Some abortion providers were stockpiling mifepristone. Others were preparing to use alternative drug regimens to terminate pregnancies. But the Supreme Court’s decision on Thursday to uphold the FDA’s rules on abortion medication means none of that is necessary, at least right now.
“We continue business as usual,” says Lauren Jacobson, a nurse practitioner in Massachusetts who provides abortion pills, including mifepristone, by mail. “The Supreme Court has not made it more difficult than it already is for people to get access to abortion pills.” Jacobson, who works for Aid Access, one of the largest abortion-by-mail organizations that sends pills to all 50 states, says so far today, she’s written about 30 prescriptions for mifepristone.
In New Jersey, Dr. Kristyn Brandi was in a meeting with staff at a clinic that provides abortions this morning, planning to discuss contingency plans if mifepristone was no longer available.
“All of a sudden, all of us get pings on our phones and realize that the results came out, that it was unanimously — so shocking, unanimously — dismissed,” she says. “All of us just stood still for a second — we were all in shock and just so thrilled and relieved that this was not something that we had to worry about anymore.”
Mifepristone is one of two prescription drugs used for medication abortions, which account for 63% of all abortions in the U.S. It’s also frequently used in miscarriage care. It works by blocking a hormone that’s needed for pregnancy to continue. It was first approved in the U.S. in 2000, and has been used by more than 5 million people.
The possibility of mifepristone becoming less available throughout the country had “been looming in the background for weeks now,” Brandi says.
A group of doctors who oppose abortion filed a challenge to the Food and Drug Administration’s approval of mifepristone. They won a sweeping victory before a federal judge in Texas, and a more limited victory in the 5th Circuit Court of Appeals.
On Thursday, the Supreme Court unanimously ruled that they did not have grounds to sue the agency. “The plaintiffs have sincere legal, moral, ideological, and policy objections to elective abortion and to FDA’s relaxed regulation of mifepristone. But under Article III of the Constitution, those kinds of objections alone do not establish a justiciable case or controversy in federal court,” wrote Justice Brett Kavanaugh in the decision. He went on to suggest the plaintiffs express their objections in other ways, including by political or legislative means.
The Justice Department, which defended the FDA in the case, celebrated the decision. “For more than two decades, and across five presidential administrations, millions of Americans have relied upon FDA’s expert judgment that mifepristone is safe and effective for termination of early pregnancies,” wrote Attorney General Merrick Garland in a statement, adding that the department would continue to “protect and advance reproductive freedoms under federal law.”
Historian Mary Ziegler of the University of California, Davis says more plaintiffs — including a group of Republican-led states — are lining up in the lower court to challenge mifepristone access again. “I think the best way to read this is the Supreme Court kicking the can down the road,” she says.

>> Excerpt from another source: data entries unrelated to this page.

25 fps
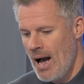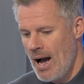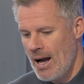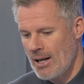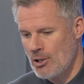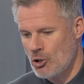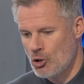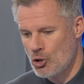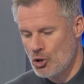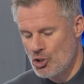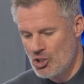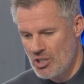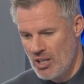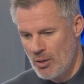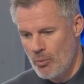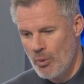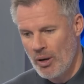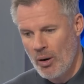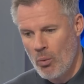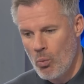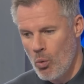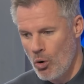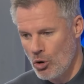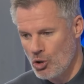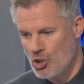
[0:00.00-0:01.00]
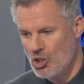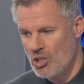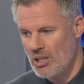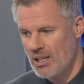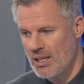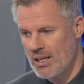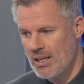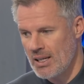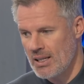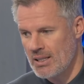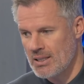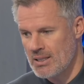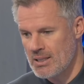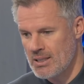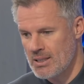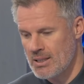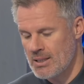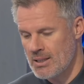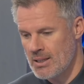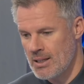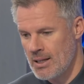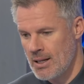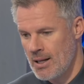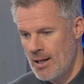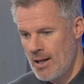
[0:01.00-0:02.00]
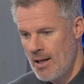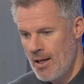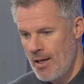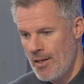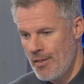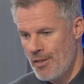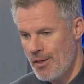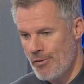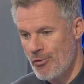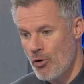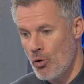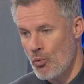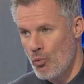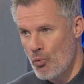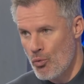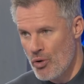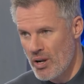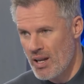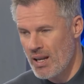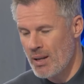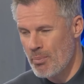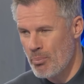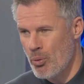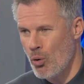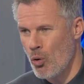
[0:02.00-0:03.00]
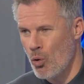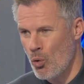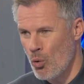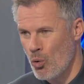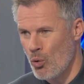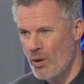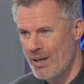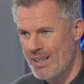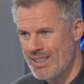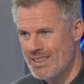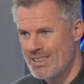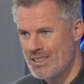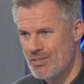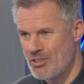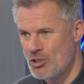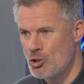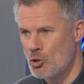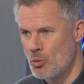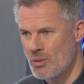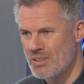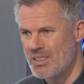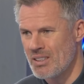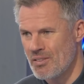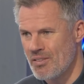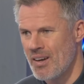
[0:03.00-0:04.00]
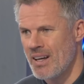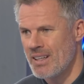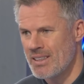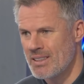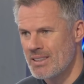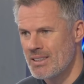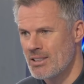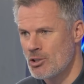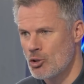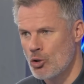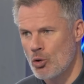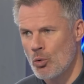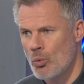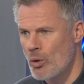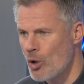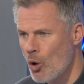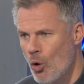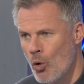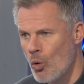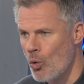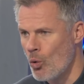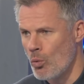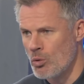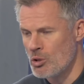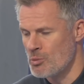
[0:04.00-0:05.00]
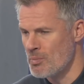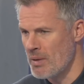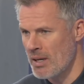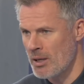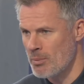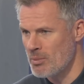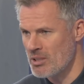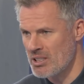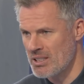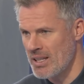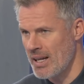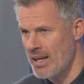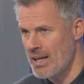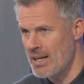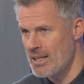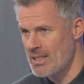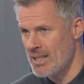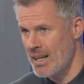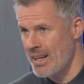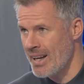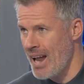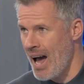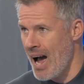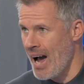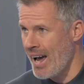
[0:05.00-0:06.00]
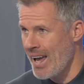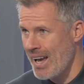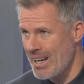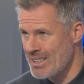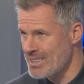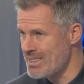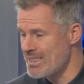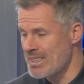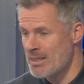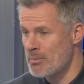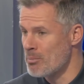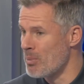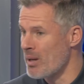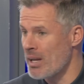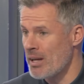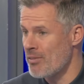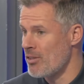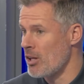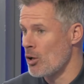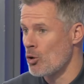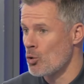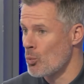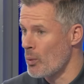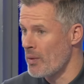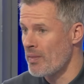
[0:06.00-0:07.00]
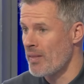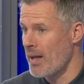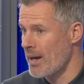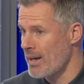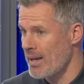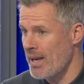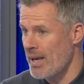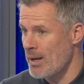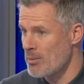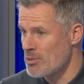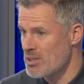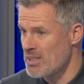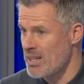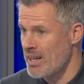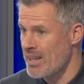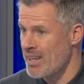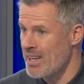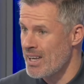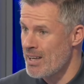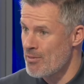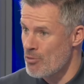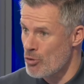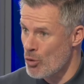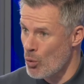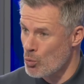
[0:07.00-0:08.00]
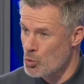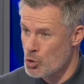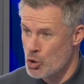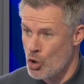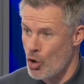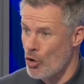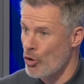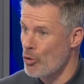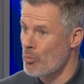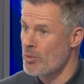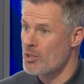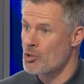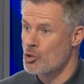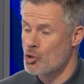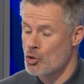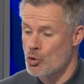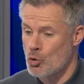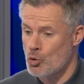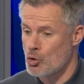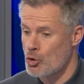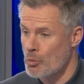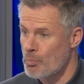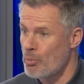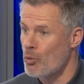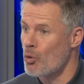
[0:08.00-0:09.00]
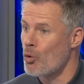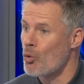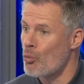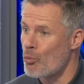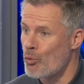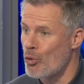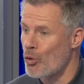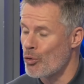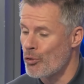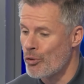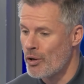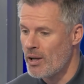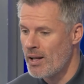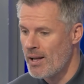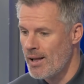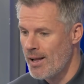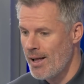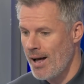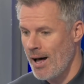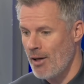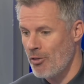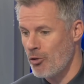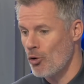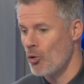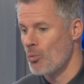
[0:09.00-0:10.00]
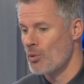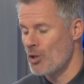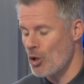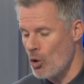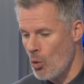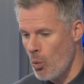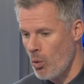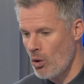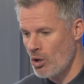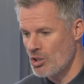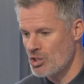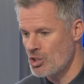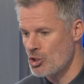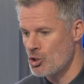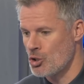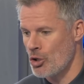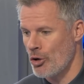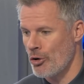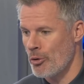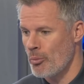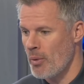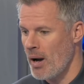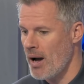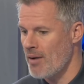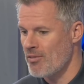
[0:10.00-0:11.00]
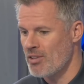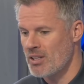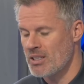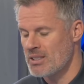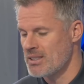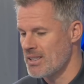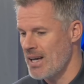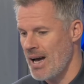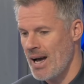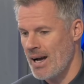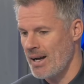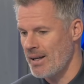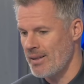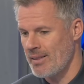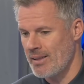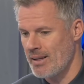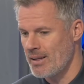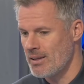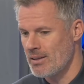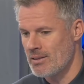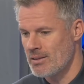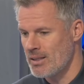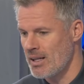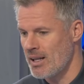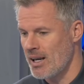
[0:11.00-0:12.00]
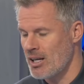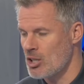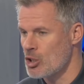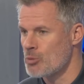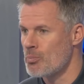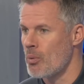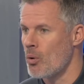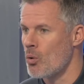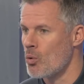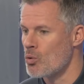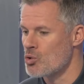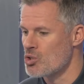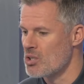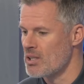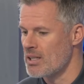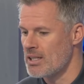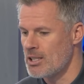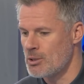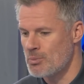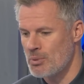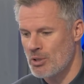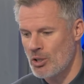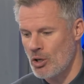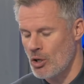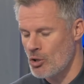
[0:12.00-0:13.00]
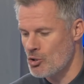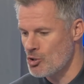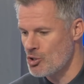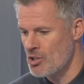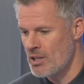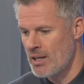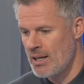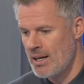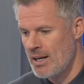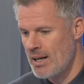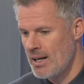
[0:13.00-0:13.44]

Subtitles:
I just think when I watch Leeds, they've got really poor individual defenders who will always make mistakes. And I actually didn't believe they could win that game today. Even though Tottenham were in such a poor run, I thought with the quality Tottenham have in attack, they'll expose Leeds, because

Erin Hawley, senior counsel at Alliance Defending Freedom, argued the case before the court.
“We still have work to do,” says Hawley, who is the wife of Sen. Josh Hawley, the Republican of Missouri. In a briefing to reporters, Hawley says the fact the case was tossed out on a legal technicality, and that the justices didn’t weigh in on merit left her organization “encouraged and hopeful that the FDA will be held to account.”
Kavanaugh wrote that doctors already have federal conscience protections, meaning they don’t have to prescribe mifepristone if they don’t want to. “We were hoping for a different ruling,” Hawley says.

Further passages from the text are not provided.